◆ Requirement ◆
Retype the full set of data, character for character.

Saved entries:
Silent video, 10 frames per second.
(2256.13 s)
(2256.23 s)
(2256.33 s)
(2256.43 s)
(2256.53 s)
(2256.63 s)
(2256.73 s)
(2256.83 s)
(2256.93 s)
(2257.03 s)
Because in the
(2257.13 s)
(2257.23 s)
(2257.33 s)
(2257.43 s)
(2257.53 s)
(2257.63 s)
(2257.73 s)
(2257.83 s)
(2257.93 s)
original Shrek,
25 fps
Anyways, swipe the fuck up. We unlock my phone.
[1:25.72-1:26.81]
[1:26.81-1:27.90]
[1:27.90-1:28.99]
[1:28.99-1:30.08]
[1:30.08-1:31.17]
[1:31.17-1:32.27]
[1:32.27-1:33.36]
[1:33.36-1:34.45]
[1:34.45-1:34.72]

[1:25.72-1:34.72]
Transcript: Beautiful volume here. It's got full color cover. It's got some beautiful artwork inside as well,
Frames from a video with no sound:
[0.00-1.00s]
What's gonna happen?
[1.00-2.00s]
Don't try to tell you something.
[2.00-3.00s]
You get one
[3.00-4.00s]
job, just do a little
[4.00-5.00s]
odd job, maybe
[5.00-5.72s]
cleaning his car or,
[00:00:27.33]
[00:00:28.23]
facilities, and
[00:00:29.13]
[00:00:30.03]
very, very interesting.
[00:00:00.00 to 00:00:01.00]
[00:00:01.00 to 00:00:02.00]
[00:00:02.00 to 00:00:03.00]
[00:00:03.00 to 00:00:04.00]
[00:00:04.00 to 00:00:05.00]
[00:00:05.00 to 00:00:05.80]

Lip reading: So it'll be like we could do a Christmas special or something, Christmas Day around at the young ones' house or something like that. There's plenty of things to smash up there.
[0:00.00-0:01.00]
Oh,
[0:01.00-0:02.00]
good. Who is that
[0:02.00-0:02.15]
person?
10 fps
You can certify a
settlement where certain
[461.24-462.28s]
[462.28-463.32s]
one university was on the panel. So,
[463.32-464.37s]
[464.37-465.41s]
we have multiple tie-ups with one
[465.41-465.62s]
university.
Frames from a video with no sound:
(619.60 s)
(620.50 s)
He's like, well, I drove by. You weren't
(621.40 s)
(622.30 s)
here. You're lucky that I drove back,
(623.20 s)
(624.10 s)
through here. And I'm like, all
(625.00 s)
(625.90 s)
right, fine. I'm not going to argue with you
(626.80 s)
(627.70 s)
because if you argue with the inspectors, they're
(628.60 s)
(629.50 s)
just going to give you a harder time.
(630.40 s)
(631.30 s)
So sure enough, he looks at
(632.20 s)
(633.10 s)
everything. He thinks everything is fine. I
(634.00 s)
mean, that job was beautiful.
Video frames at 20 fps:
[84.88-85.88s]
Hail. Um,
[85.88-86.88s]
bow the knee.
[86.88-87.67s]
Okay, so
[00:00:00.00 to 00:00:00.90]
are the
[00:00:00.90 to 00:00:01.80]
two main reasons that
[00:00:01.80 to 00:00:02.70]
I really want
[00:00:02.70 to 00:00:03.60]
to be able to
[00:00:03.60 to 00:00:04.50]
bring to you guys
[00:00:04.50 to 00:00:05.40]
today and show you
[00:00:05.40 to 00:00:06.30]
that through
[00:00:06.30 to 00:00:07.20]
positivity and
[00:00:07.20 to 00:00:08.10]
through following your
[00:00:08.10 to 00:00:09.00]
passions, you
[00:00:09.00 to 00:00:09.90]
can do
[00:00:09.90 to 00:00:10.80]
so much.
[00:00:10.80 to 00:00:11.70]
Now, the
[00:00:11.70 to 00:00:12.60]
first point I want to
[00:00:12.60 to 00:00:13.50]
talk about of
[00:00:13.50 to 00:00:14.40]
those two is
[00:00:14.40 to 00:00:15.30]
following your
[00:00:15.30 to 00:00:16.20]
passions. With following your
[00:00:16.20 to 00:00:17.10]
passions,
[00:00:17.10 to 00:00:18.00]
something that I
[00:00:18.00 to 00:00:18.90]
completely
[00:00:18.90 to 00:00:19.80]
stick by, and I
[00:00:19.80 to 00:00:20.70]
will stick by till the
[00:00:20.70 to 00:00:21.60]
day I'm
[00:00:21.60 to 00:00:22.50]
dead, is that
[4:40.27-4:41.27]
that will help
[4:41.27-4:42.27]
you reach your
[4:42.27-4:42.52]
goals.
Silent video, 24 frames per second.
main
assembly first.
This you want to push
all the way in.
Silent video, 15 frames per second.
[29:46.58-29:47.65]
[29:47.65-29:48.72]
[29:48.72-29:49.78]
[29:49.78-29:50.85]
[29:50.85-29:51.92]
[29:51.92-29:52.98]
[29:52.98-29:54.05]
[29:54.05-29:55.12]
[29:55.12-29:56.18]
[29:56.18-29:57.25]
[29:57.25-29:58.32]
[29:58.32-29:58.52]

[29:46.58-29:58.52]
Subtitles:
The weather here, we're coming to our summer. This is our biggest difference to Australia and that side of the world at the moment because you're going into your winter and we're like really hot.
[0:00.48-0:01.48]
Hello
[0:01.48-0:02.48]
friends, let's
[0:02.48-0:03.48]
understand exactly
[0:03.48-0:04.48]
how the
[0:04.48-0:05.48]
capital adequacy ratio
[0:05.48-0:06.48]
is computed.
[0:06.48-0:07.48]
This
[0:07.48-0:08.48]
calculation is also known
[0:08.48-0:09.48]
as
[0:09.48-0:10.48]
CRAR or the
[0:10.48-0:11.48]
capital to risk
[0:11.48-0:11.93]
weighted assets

◆ Written reply ◆
Silent video, 10 frames per second.
(2256.13 s)
(2256.23 s)
(2256.33 s)
(2256.43 s)
(2256.53 s)
(2256.63 s)
(2256.73 s)
(2256.83 s)
(2256.93 s)
(2257.03 s)
Because in the
(2257.13 s)
(2257.23 s)
(2257.33 s)
(2257.43 s)
(2257.53 s)
(2257.63 s)
(2257.73 s)
(2257.83 s)
(2257.93 s)
original Shrek,
25 fps
Anyways, swipe the fuck up. We unlock my phone.
[1:25.72-1:26.81]
[1:26.81-1:27.90]
[1:27.90-1:28.99]
[1:28.99-1:30.08]
[1:30.08-1:31.17]
[1:31.17-1:32.27]
[1:32.27-1:33.36]
[1:33.36-1:34.45]
[1:34.45-1:34.72]

[1:25.72-1:34.72]
Transcript: Beautiful volume here. It's got full color cover. It's got some beautiful artwork inside as well,
Frames from a video with no sound:
[0.00-1.00s]
What's gonna happen?
[1.00-2.00s]
Don't try to tell you something.
[2.00-3.00s]
You get one
[3.00-4.00s]
job, just do a little
[4.00-5.00s]
odd job, maybe
[5.00-5.72s]
cleaning his car or,
[00:00:27.33]
[00:00:28.23]
facilities, and
[00:00:29.13]
[00:00:30.03]
very, very interesting.
[00:00:00.00 to 00:00:01.00]
[00:00:01.00 to 00:00:02.00]
[00:00:02.00 to 00:00:03.00]
[00:00:03.00 to 00:00:04.00]
[00:00:04.00 to 00:00:05.00]
[00:00:05.00 to 00:00:05.80]

Lip reading: So it'll be like we could do a Christmas special or something, Christmas Day around at the young ones' house or something like that. There's plenty of things to smash up there.
[0:00.00-0:01.00]
Oh,
[0:01.00-0:02.00]
good. Who is that
[0:02.00-0:02.15]
person?
10 fps
You can certify a
settlement where certain
[461.24-462.28s]
[462.28-463.32s]
one university was on the panel. So,
[463.32-464.37s]
[464.37-465.41s]
we have multiple tie-ups with one
[465.41-465.62s]
university.
Frames from a video with no sound:
(619.60 s)
(620.50 s)
He's like, well, I drove by. You weren't
(621.40 s)
(622.30 s)
here. You're lucky that I drove back,
(623.20 s)
(624.10 s)
through here. And I'm like, all
(625.00 s)
(625.90 s)
right, fine. I'm not going to argue with you
(626.80 s)
(627.70 s)
because if you argue with the inspectors, they're
(628.60 s)
(629.50 s)
just going to give you a harder time.
(630.40 s)
(631.30 s)
So sure enough, he looks at
(632.20 s)
(633.10 s)
everything. He thinks everything is fine. I
(634.00 s)
mean, that job was beautiful.
Video frames at 20 fps:
[84.88-85.88s]
Hail. Um,
[85.88-86.88s]
bow the knee.
[86.88-87.67s]
Okay, so
[00:00:00.00 to 00:00:00.90]
are the
[00:00:00.90 to 00:00:01.80]
two main reasons that
[00:00:01.80 to 00:00:02.70]
I really want
[00:00:02.70 to 00:00:03.60]
to be able to
[00:00:03.60 to 00:00:04.50]
bring to you guys
[00:00:04.50 to 00:00:05.40]
today and show you
[00:00:05.40 to 00:00:06.30]
that through
[00:00:06.30 to 00:00:07.20]
positivity and
[00:00:07.20 to 00:00:08.10]
through following your
[00:00:08.10 to 00:00:09.00]
passions, you
[00:00:09.00 to 00:00:09.90]
can do
[00:00:09.90 to 00:00:10.80]
so much.
[00:00:10.80 to 00:00:11.70]
Now, the
[00:00:11.70 to 00:00:12.60]
first point I want to
[00:00:12.60 to 00:00:13.50]
talk about of
[00:00:13.50 to 00:00:14.40]
those two is
[00:00:14.40 to 00:00:15.30]
following your
[00:00:15.30 to 00:00:16.20]
passions. With following your
[00:00:16.20 to 00:00:17.10]
passions,
[00:00:17.10 to 00:00:18.00]
something that I
[00:00:18.00 to 00:00:18.90]
completely
[00:00:18.90 to 00:00:19.80]
stick by, and I
[00:00:19.80 to 00:00:20.70]
will stick by till the
[00:00:20.70 to 00:00:21.60]
day I'm
[00:00:21.60 to 00:00:22.50]
dead, is that
[4:40.27-4:41.27]
that will help
[4:41.27-4:42.27]
you reach your
[4:42.27-4:42.52]
goals.
Silent video, 24 frames per second.
main
assembly first.
This you want to push
all the way in.
Silent video, 15 frames per second.
[29:46.58-29:47.65]
[29:47.65-29:48.72]
[29:48.72-29:49.78]
[29:49.78-29:50.85]
[29:50.85-29:51.92]
[29:51.92-29:52.98]
[29:52.98-29:54.05]
[29:54.05-29:55.12]
[29:55.12-29:56.18]
[29:56.18-29:57.25]
[29:57.25-29:58.32]
[29:58.32-29:58.52]

[29:46.58-29:58.52]
Subtitles:
The weather here, we're coming to our summer. This is our biggest difference to Australia and that side of the world at the moment because you're going into your winter and we're like really hot.
[0:00.48-0:01.48]
Hello
[0:01.48-0:02.48]
friends, let's
[0:02.48-0:03.48]
understand exactly
[0:03.48-0:04.48]
how the
[0:04.48-0:05.48]
capital adequacy ratio
[0:05.48-0:06.48]
is computed.
[0:06.48-0:07.48]
This
[0:07.48-0:08.48]
calculation is also known
[0:08.48-0:09.48]
as
[0:09.48-0:10.48]
CRAR or the
[0:10.48-0:11.48]
capital to risk
[0:11.48-0:11.93]
weighted assets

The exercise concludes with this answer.